JPH03180457A - Formation of glass film - Google Patents

Abstract

PURPOSE:To form a glass film free from cracks with superior adhesive strength by thermally spraying a glass thermal spraying material having a specific composition consisting of SiO2, B2O3, Li2O, and Al2O3 as principal components and CaO, etc., as additives on the surface of a heated material to be coated. CONSTITUTION:A glass thermal spraying material is thermally sprayed on the surface of a material to be coated which is previously heated up to >=100 deg.C. This glass thermal spraying material contains at least, by weight, 30-70% SiO2, 5-30% B2O3, 5-20% Li2O, and 1-10% Al2O3 as principal components and also contains, as additives, 0-20% of one or more kinds among CaO, SiO, MgO, Na2O, K2O, TiO2, ZnO, ZrO2, SnO2, BaO, and F2 (substitution amount). It is preferable to apply, as a prior stage, blasting treatment or thermal spraying with undercoat material to the above-mentioned surface of the material to be coated. At this time, stainless steel, Ni alloy, Cr alloy, NiO, CoO, Al2O3, ZrO2, etc., are used as the above undercoat material. By this method, the glassy film free from the occurrence of peeling and cracks can easily be formed.

Description

Detailed Description of the Invention (Field of Technology) The present invention relates to a method for forming a glass film, and particularly to a method for effectively forming a glass film on the surface of a workpiece mainly made of metal such as iron, stainless steel, aluminum, or cast iron. Regarding how to.

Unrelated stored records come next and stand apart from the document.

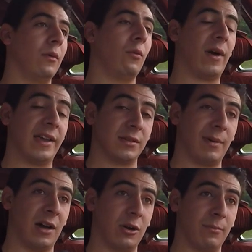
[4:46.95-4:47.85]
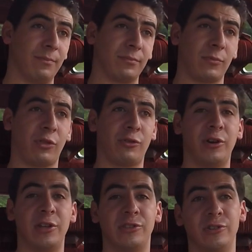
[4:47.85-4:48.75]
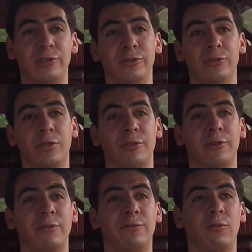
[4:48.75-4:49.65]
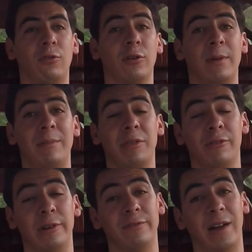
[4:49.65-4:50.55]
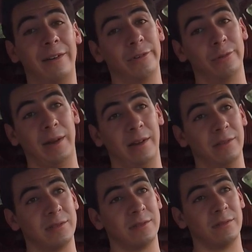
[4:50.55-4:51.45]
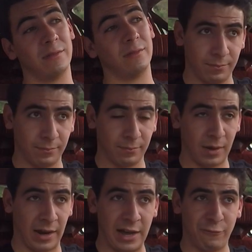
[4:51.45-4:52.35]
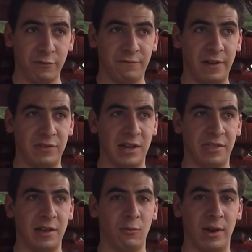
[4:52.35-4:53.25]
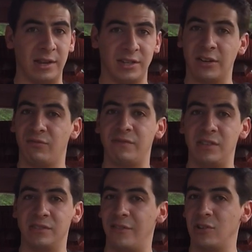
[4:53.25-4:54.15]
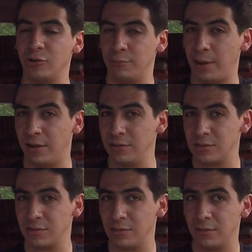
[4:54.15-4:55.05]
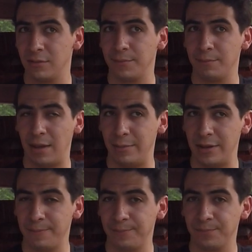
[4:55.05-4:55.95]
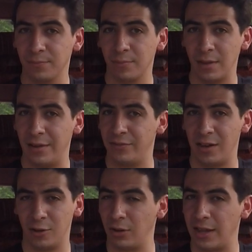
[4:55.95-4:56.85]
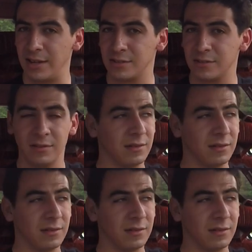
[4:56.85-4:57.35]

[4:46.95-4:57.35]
weighs about 32, 34, maybe 3,500 pounds. An F-150 I think weighs like 5,700 pounds, maybe, not a little less.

(Prior Art) In recent years, it has been proposed to thermally spray a glass material onto the surface of an object to be coated, such as iron or stainless steel, to form a glass film. Although various developments have been made regarding this, the problem is how to efficiently and reliably form a glass spray coating.

In particular, in this type of technology, how to eliminate peeling or cracking of the glass spray coating from the base material is an extremely important problem that must be solved in order to realize this glass spray coating technology.

(9. Problems to be Solved by Ming) The present invention solves this problem without causing the glass spray coating to peel off from the surface of the object to be coated.

Another object of the present invention is to propose a method for forming a glass-like coating that does not cause cracks in the coating. This invention also. This paper proposes a method for efficiently and reliably forming a glassy coating.

(Means for Solving the Problems) That is, the present invention provides a glass material that is characterized in that a coating of a glassy material is formed by spraying the following glass spraying material onto the surface of an object heated to 100° C. or higher. Coating formation method: At least in weight % S r 02 30-70% B2O35-3
0% L 120 5-20% A, 03 1-10% as the main component, and additives such as CaO,
SrO, MHO, NaO, K 20. Ti0,
Z n O, Z r 02 , S n 02 ,
The present invention relates to a method for forming a glass coating characterized by a glass thermal spraying material containing 0 to 20% of one or more of BaO and F2 (substitution amount).

(Example) Next, an example of the present invention will be described in which a glass-like coating is formed using a steel plate as the object to be coated. It goes without saying that this example can also be applied to other metal objects.

First, a blasting process which is usually performed as a pre-treatment will be explained.The surface of a metal object to be coated is usually subjected to a blasting process using known hard fine particles. This blasting treatment is carried out for the purpose of imparting fine irregularities to the surface of the object to be coated to increase the bonding area and thereby improve the bonding strength of the coating. It also has a cleaning effect that removes dirt, rust, etc. from the surface of the object being coated.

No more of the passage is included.